Suu Kyi faces high stakes
As Rakhine state burns and Rohingya flee, Aung San Suu Kyi is preparing to address Myanmar on the crisis for the first time – a high wire act seeking to soothe global outrage without baiting an army that is again showing its teeth.
Suu Kyi took office last year as Myanmar’s first civilian leader after 50 years of junta rule.
She has since focused her energy on the delicate political dance between her civilian government and the generals who still hold many of the levers of power.
On Tuesday the Nobel laureate will give the biggest speech of her time in office.
The nationally-televised turn will break a near silence since the ulcerous ethnic and religious hatreds in western Rakhine state erupted into killings on August 25, sending 400,000 Muslim minority Rohingya fleeing into Bangladesh.
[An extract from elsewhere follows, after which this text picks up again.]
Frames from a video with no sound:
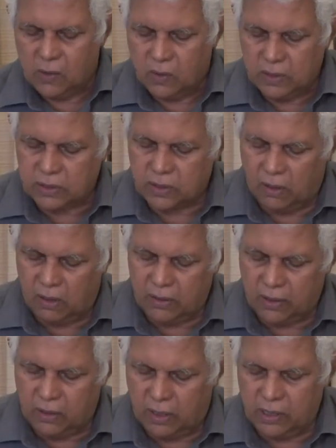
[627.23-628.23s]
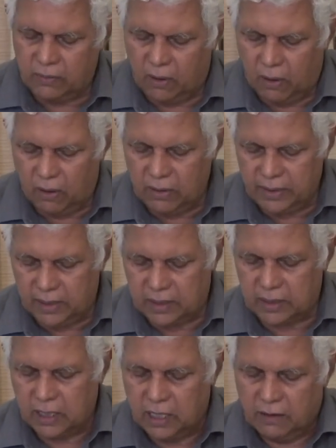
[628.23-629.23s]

who is called the God of all the earth.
Some 30,000 ethnic Rakhine Buddhists and Hindus have also been internally displaced.
In an interview with the BBC, UN Secretary-General Antonio Guterres said the stakes were high for Tuesday’s speech, calling it a “last chance” to stop the unfolding humanitarian calamity.
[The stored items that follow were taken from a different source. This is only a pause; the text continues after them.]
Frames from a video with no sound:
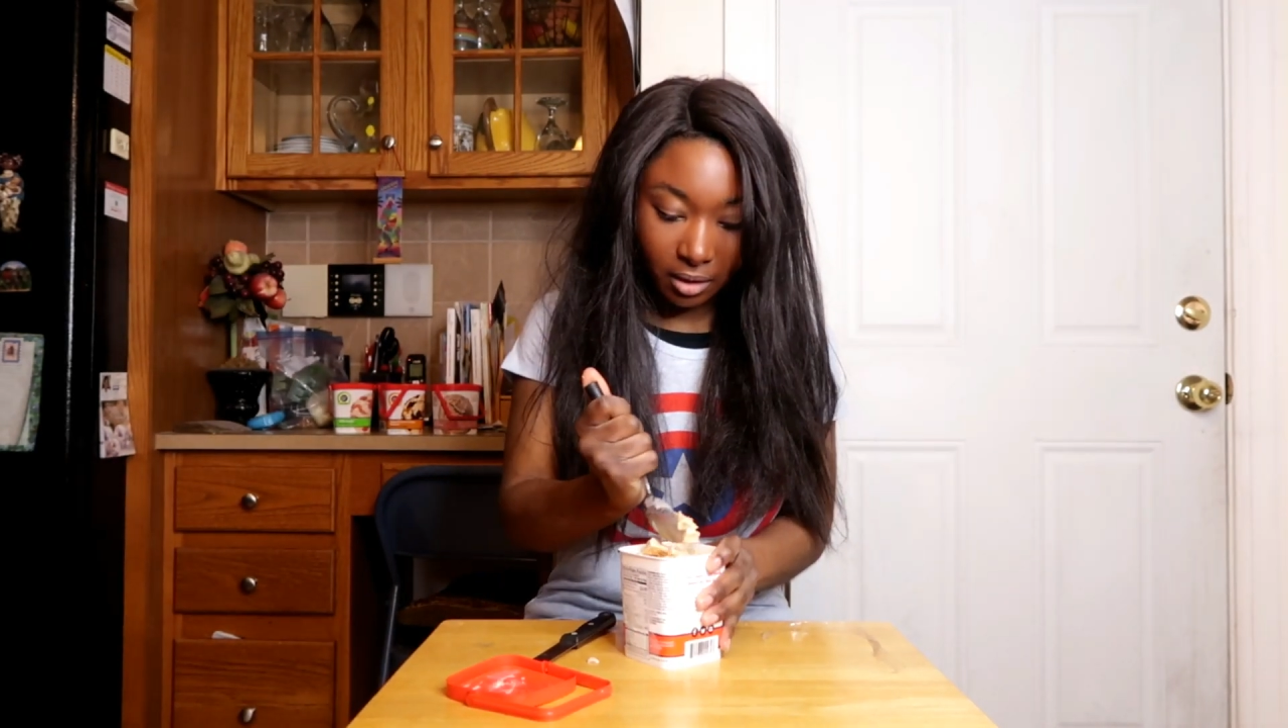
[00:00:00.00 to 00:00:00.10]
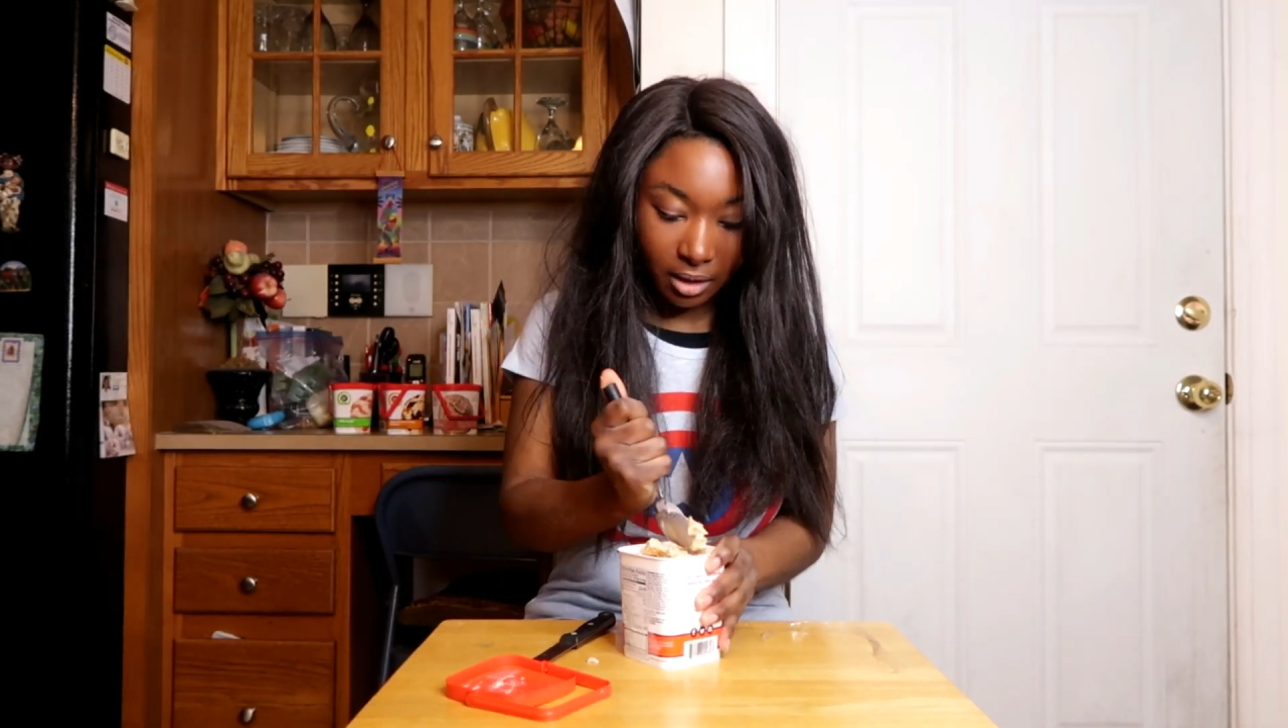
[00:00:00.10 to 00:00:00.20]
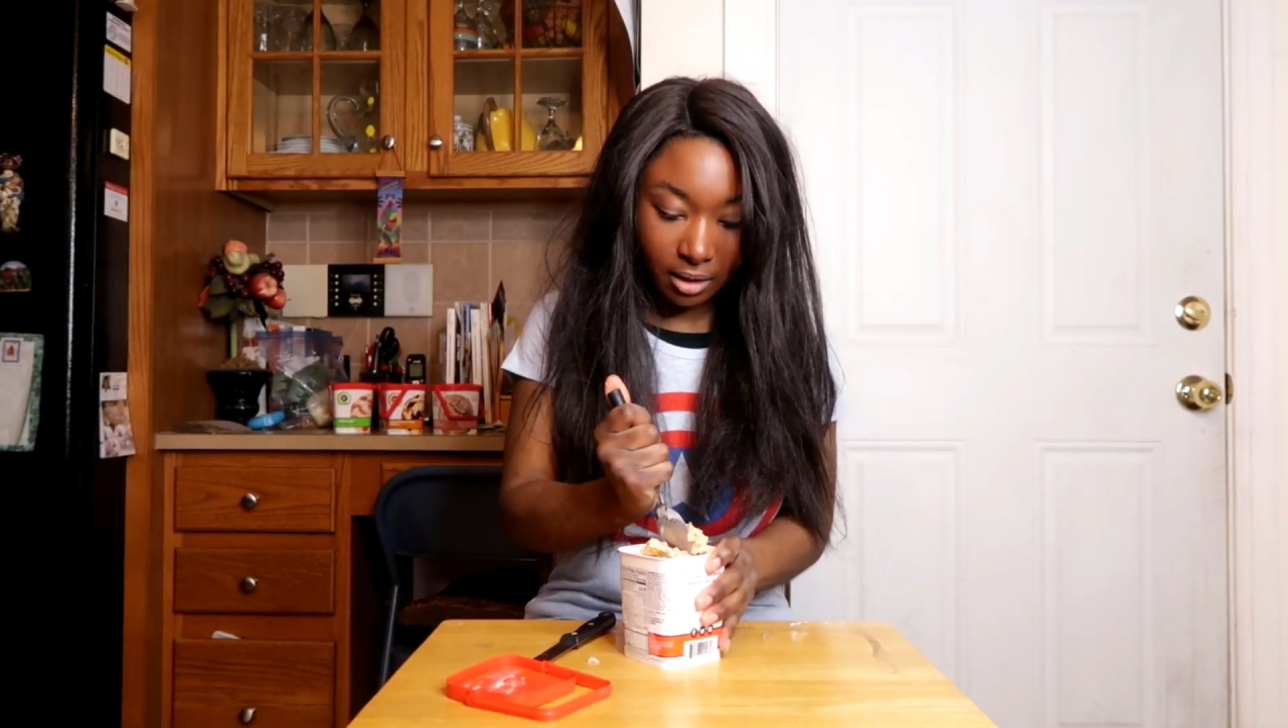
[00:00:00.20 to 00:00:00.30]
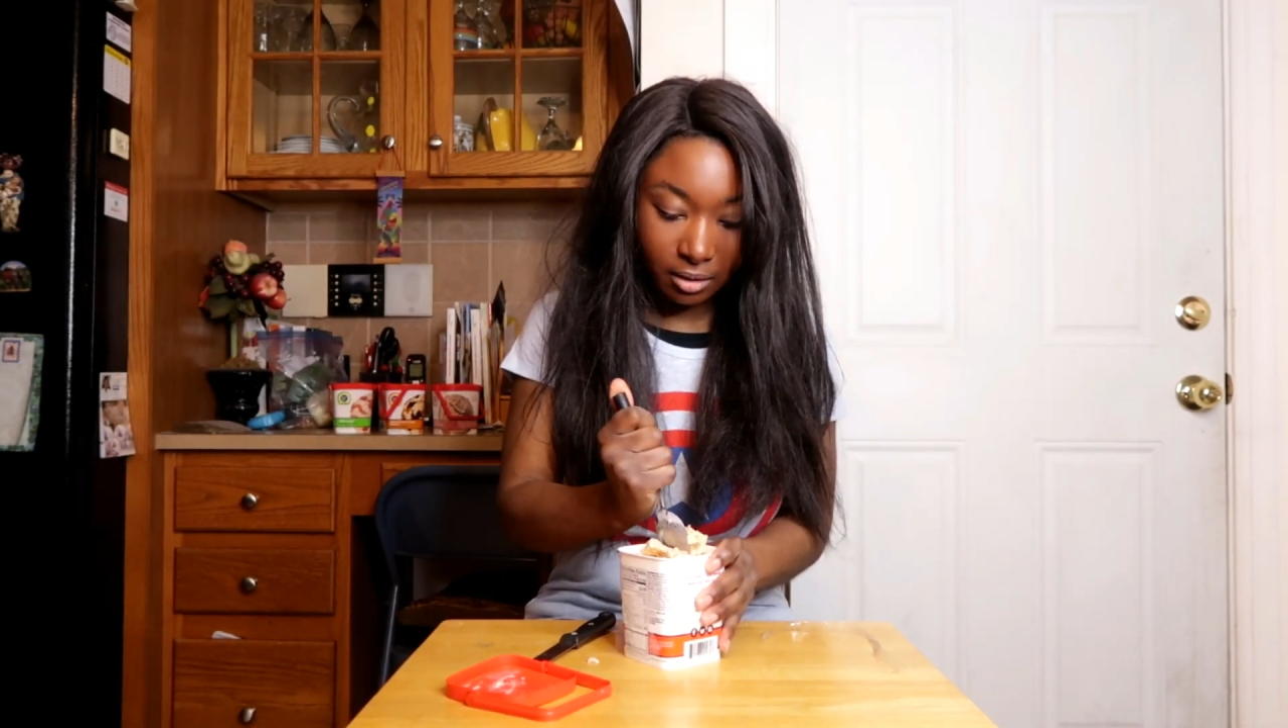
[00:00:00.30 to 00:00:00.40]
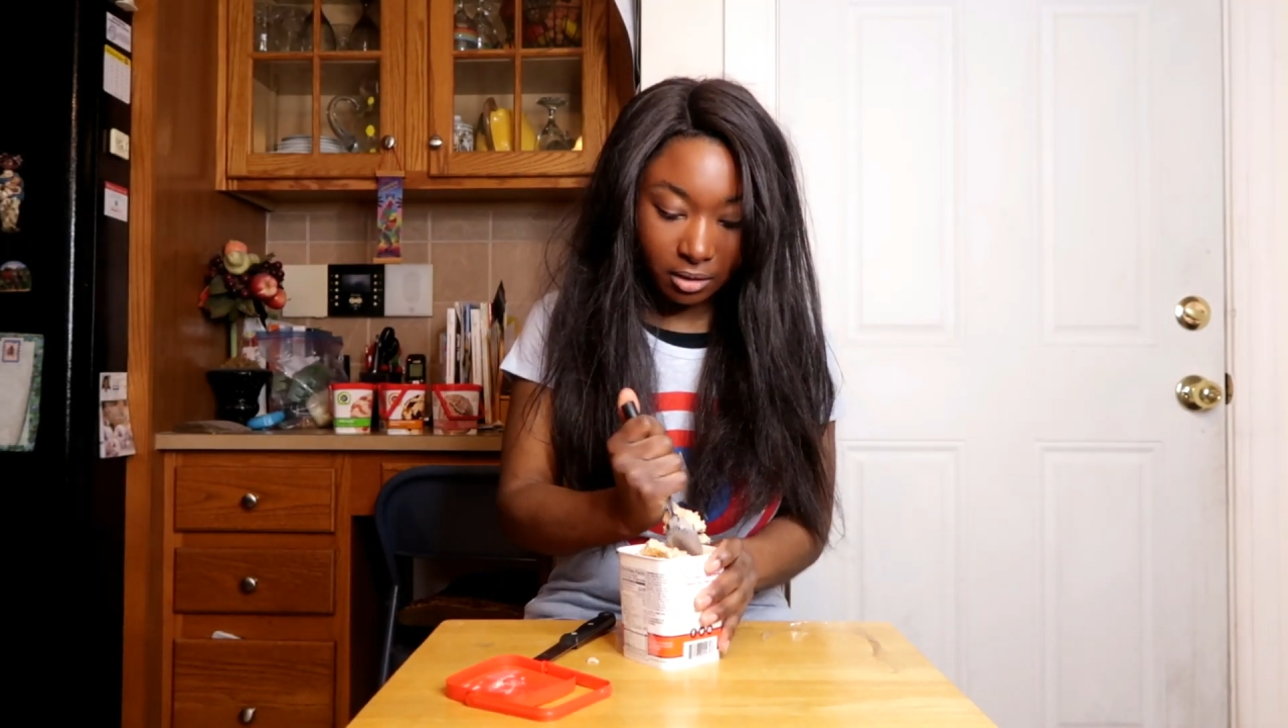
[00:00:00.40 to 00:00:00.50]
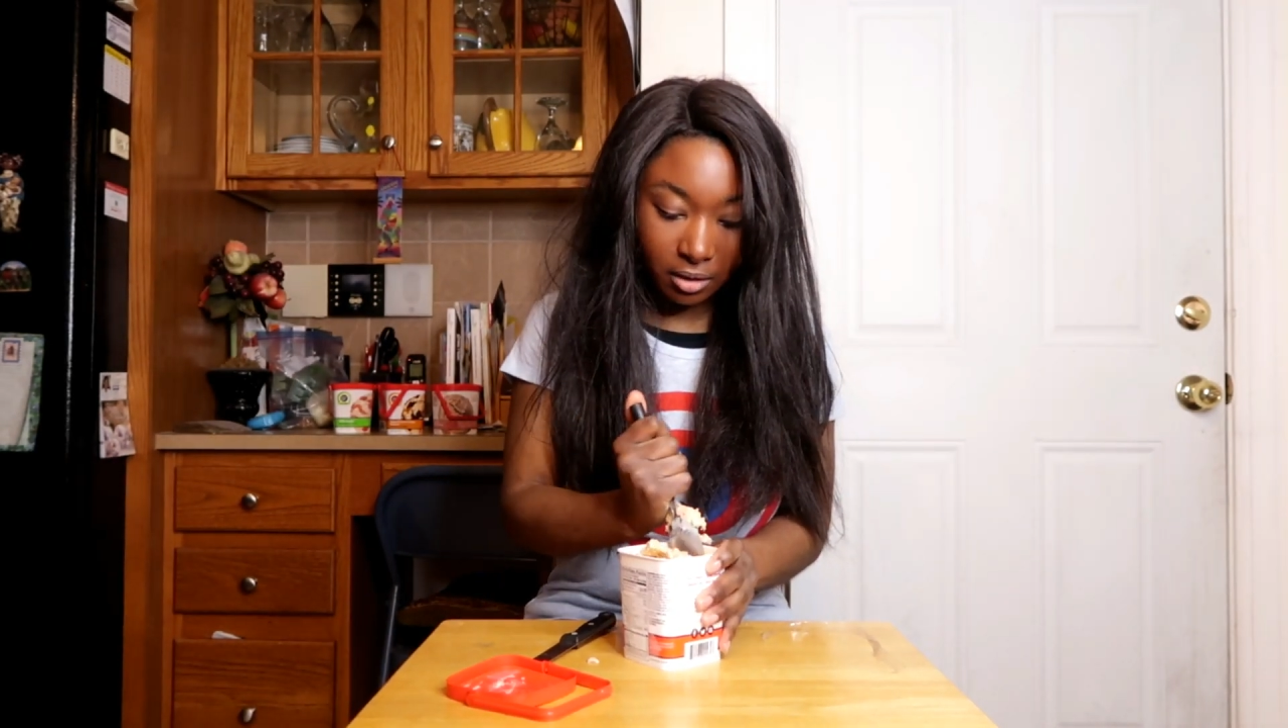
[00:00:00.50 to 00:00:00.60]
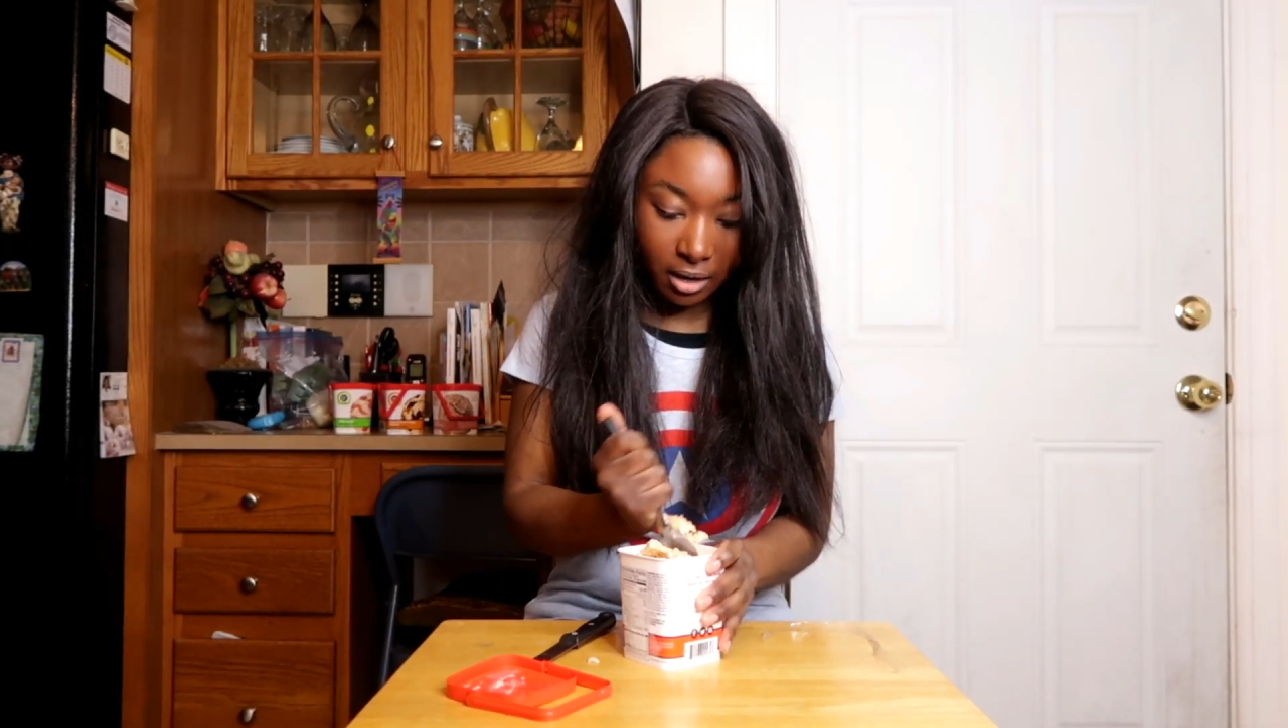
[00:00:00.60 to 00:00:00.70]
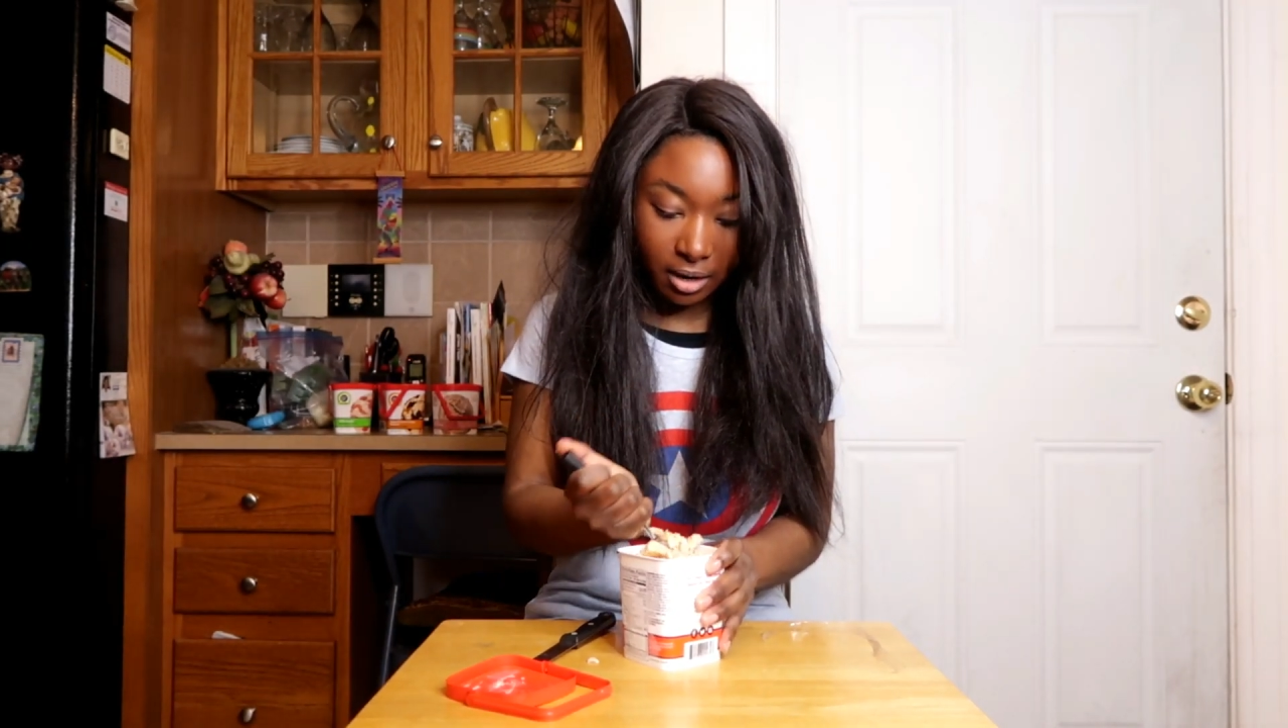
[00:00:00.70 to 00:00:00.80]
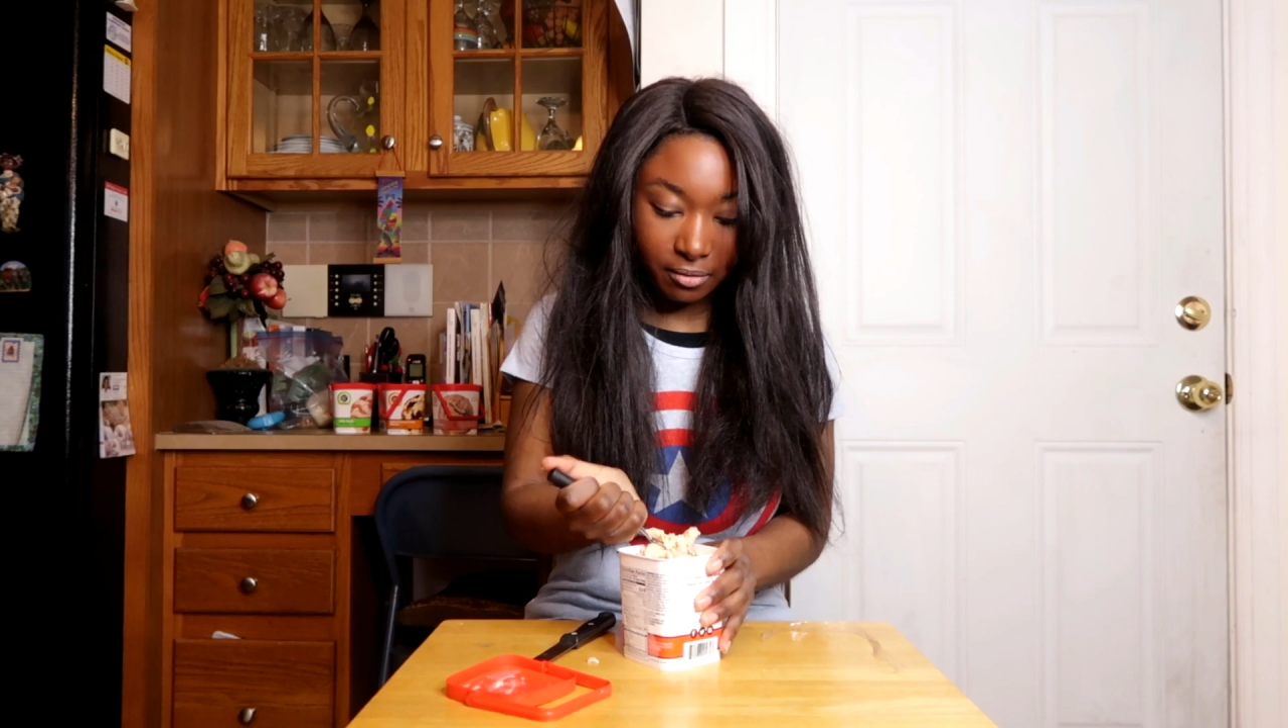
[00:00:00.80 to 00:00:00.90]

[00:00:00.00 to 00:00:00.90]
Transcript: Okay, so I got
“If she does not reverse the situation now, then I think the tragedy will be absolutely horrible, and unfortunately then I don’t see how this can be reversed in the future,” he said.
The latest violence was sparked by Rohingya militants’ raids on 30 police posts in Rakhine state.
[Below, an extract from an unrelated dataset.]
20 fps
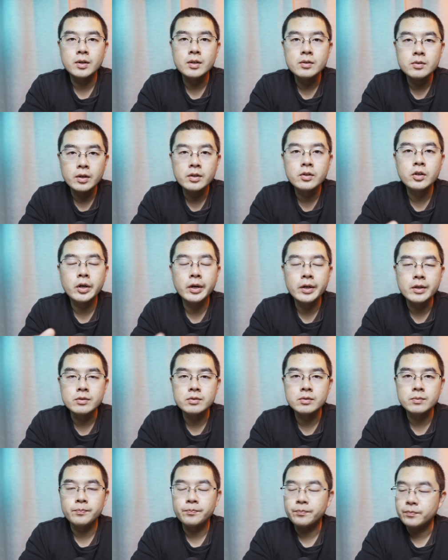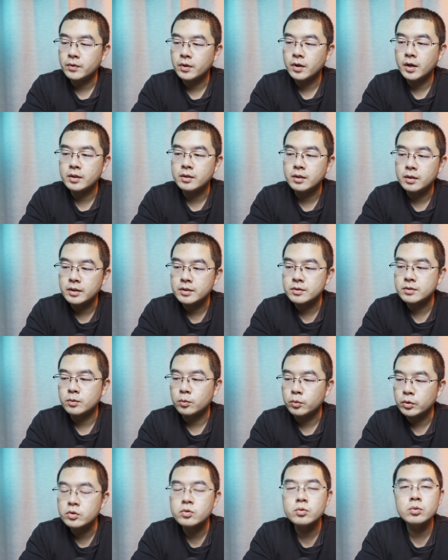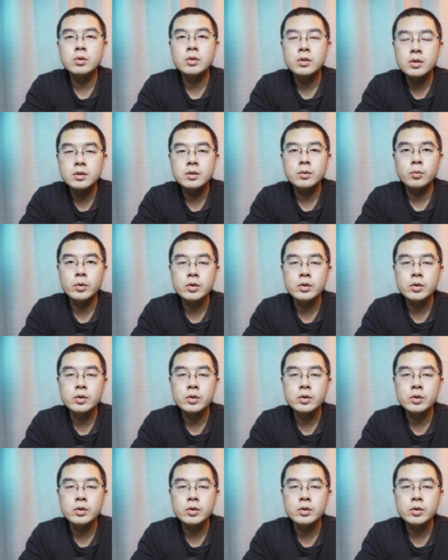That indicates at least we should learn,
The UN calls the army fight-back a “textbook example of ethnic cleansing” with villages set ablaze to drive Rohingya civilians out.
Many abroad are puzzled as to how rights can be flagrantly denied to a specific group by a people who once nobly demanded their own in the face of a junta.
Suu Kyi’s televised address – likely at least in part to be in English – comes ahead of a meeting at the UN General Assembly in which Myanmar is expected to be hammered over the crisis.
Myanmar’s army chief has urged the country to unite over the “issue” of the Rohingya.
The military says its “clearance operations” in Rakhine are aimed at flushing out Rohingya militants who attacked police posts on August 25, as General Min Aung Hlaing trumpeted that view in comments posted on his official Facebook page.
On Sunday Myanmar’s government hinted that it may not take back Rohingya who fled across the border, accusing those refugees of having links to the militants.
“Those who fled the villages made their way to the other country for fear of being arrested as they got involved in the violent attacks. Legal protection will be given to the villages whose residents did not flee,” the government’s Information Committee said.